India Day, Spark postcard project bring the world together

By Karla D. Romero, Spark writer in residence 

As I walked towards Circle Spark last Sunday, the morning was barely underway in downtown Indianapolis. I circled around the Monument and noticed that along with the extra seating and parklets provided by Spark, there were colorful new booths, stands and tables covered in even more colorful clothing, food and knick-knacks.

People began to arrive in large numbers, many of them dressed in dhotis, saris and other traditional garments. Orange, white and green ribbons and balloons decorated the stage that sat just a few feet away from the trailer I had to report to for Spark – “INDIA ASSOCIATION OF INDIANAPOLIS,” said the gigantic flag on the stage. It was India Day and my task on this particular Sunday was to facilitate the postcard project, which consisted of encouraging people to either create their own or send one of the many Monument Circle postcards (a partnership with the Indiana Historical Society) Big Car provides to anyone, anywhere in the world, for free (we’ll have them out every Sunday as well as other days until Oct. 16). As we began to set up, I felt several raindrops fall on my arms and before the rain could fall and wilt the postcards, Jim and I went back to the trailer, with just enough time to avoid the insane (yet brief) rainstorm.

I don’t know about you, but to go to work and to get to watch a rainstorm wash away the weekend at Monument Circle on India Day is quite a beautiful sight, especially when the sun finally made its debut. Once the rain cleared a bit, Jim and I gave it another go and set up the postcard table. On the sandwich board next to the table, I wrote, “MAKE A POSTCARD & WE’LL SEND IT! FREE!”

At first, it was hard to get people to come by, but a few curious onlookers did manage to make their way over. “What is this for?” Asked one of them.
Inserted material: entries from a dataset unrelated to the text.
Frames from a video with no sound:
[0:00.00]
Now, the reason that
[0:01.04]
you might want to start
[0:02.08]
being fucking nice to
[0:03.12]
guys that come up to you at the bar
I gave them the spiel and they couldn’t believe it. “Seriously? You’ll send it anywhere in the world for free? Why?” Everyone asked the same set of questions, most of those questions with a hint of skepticism. After several answers to these set of questions, I found one that made the most sense, “Why not?”
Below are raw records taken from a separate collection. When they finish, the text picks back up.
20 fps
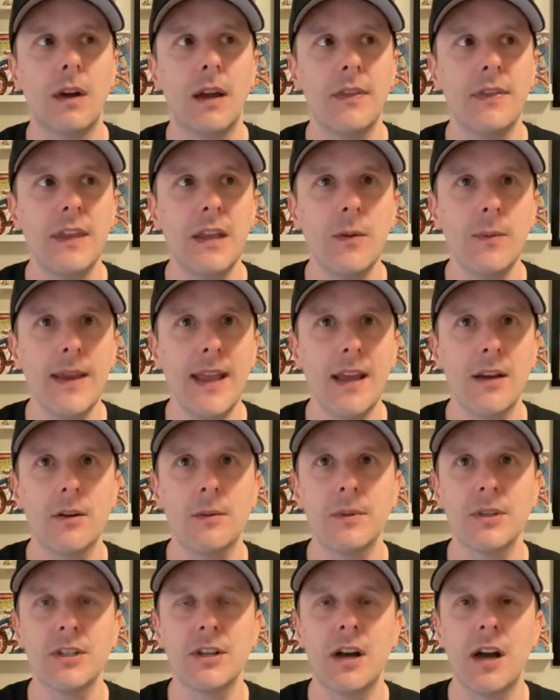I think we had
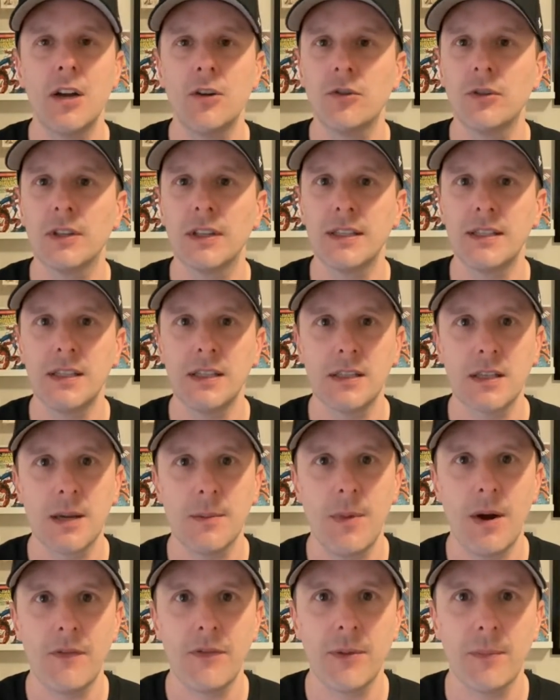almost 100 listings
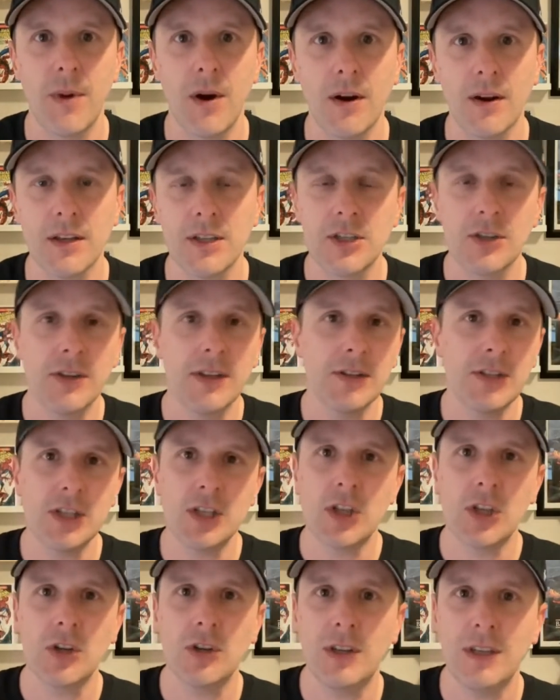come off the market. So that's
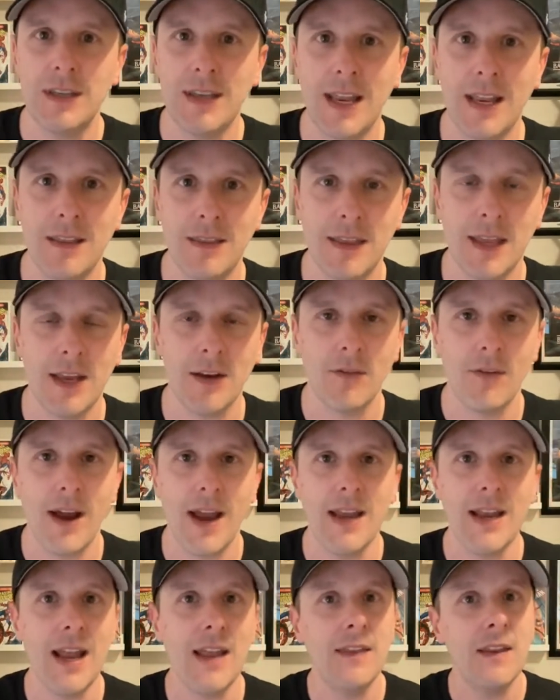a 30 day thing,
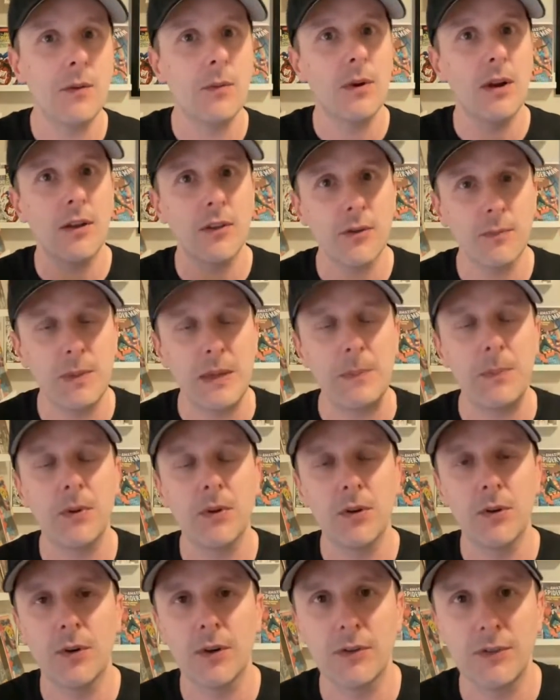right? And there were other
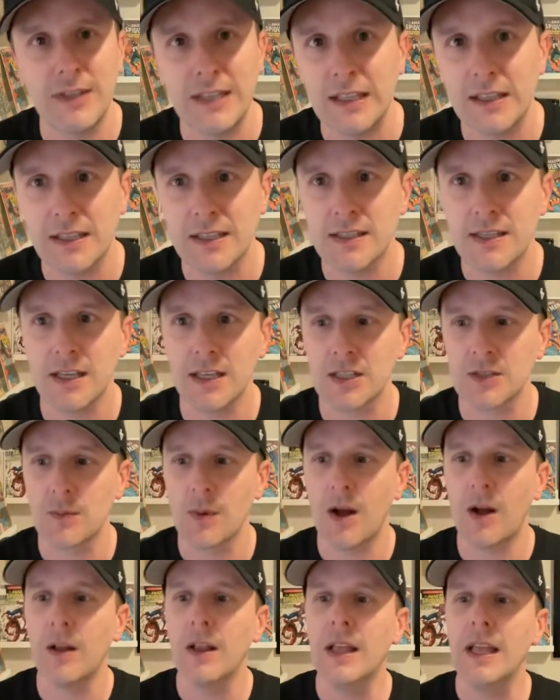people who are delisting as
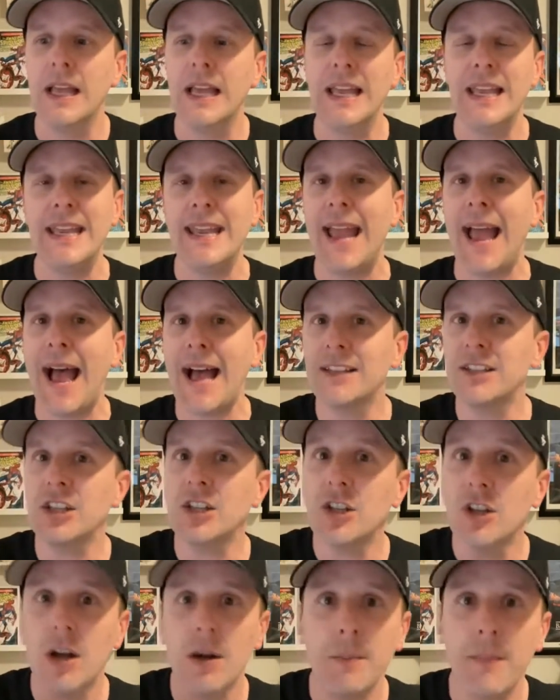well. He
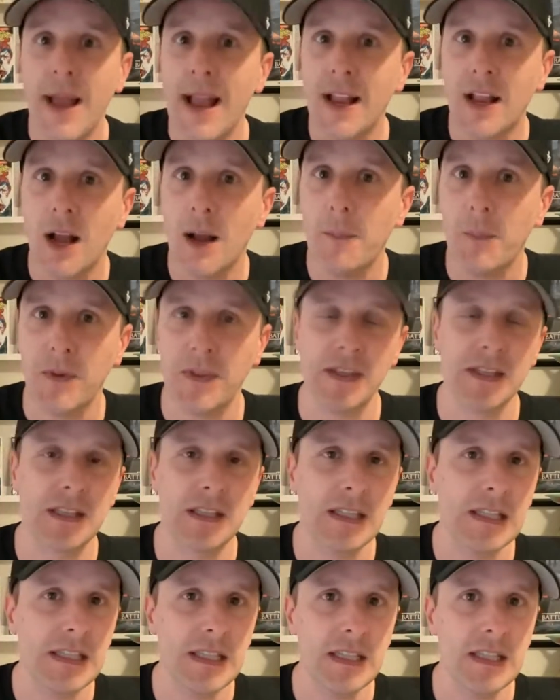hasn't come back up with
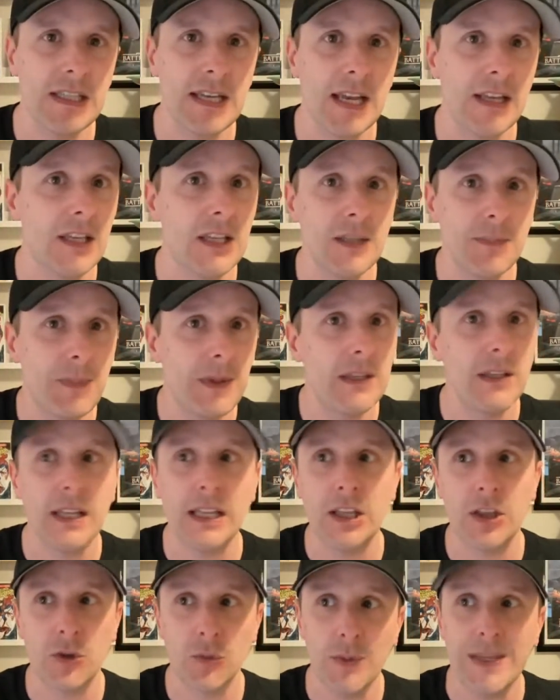his listings yet, and it's been
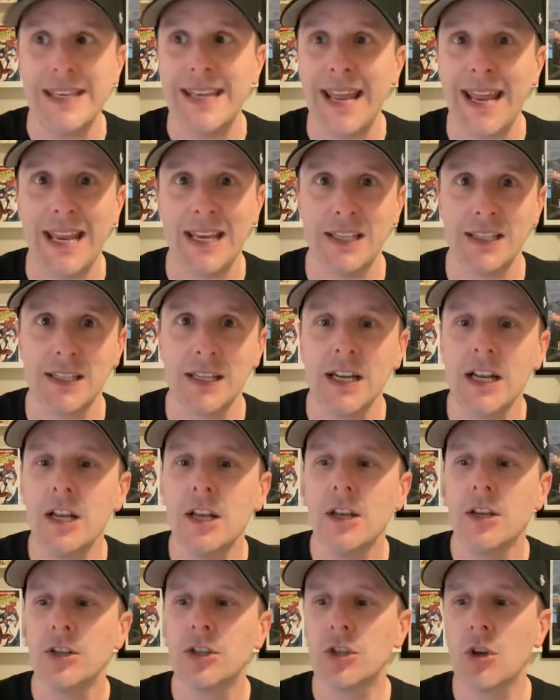like three days.
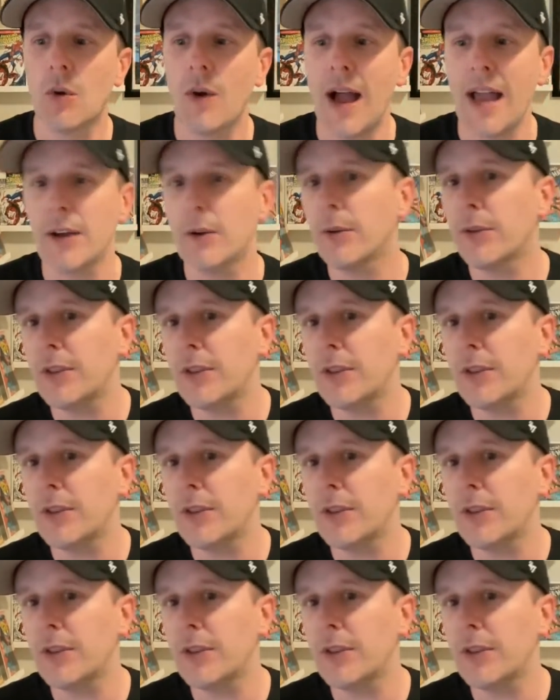So I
We had a few more issues with the weather, but once the sun came out again and lunchtime rolled around, people started to crowd the table, many of them ate and chatted with me but weren’t interested in making or sending a postcard. “Do you send them to India?” Asked a young guy who walked by. I looked over at Nick Zuckerman who was there with me at the time and we both kind of nodded. “Yes, anywhere.” I answered. “We just have to make sure we put another stamp on it.”

A little girl stepped away from the Shalimar food line where she stood with her dad and asked me, “Can you send one to my grandma?” “Sure!” I answered. She spent several minutes on her personalized postcard and handed it to me. Although for the most part it was illegible, I could see that the recipient address line said, “Grandma.” She handed it to me and asked, “Do you know where she lives?” And walked away. Everyone who stood nearby laughed and a few minutes later, the little girl’s dad came up to me. “Are you really sending them to India?” He asked. I told him we were and handed him the postcard. He smiled, filled out the recipient’s address line with grandma’s address. “Thank you so much! Thank you!” He said.

Word must have gotten out that we were actually sending postcards to India, (on India Day, for free) because I was now alone and surrounded by people who wanted to send a piece of this day to their loved ones. “I cannot believe that you’re doing this for free,” said a woman who had sent a couple to family in India. More and more people came, several from Latin America, Europe, from all across the U.S., and many from other towns and cities in Indiana.

Those of us who had sent postcards or letters in the past laughed when kids came up to send one. “How does this work?” I laughed and explained it. Once they understood the purpose of postcards altogether, the majority of the kids who participated while I was there wanted to send several more.

In a time where new technology and fairly easy global communication is the norm, to see so many people, young and old, from all over the world, get so incredibly excited and emotional to send a physical object to someone they love is the kind of human interaction that perhaps reminds us that we need more human interaction.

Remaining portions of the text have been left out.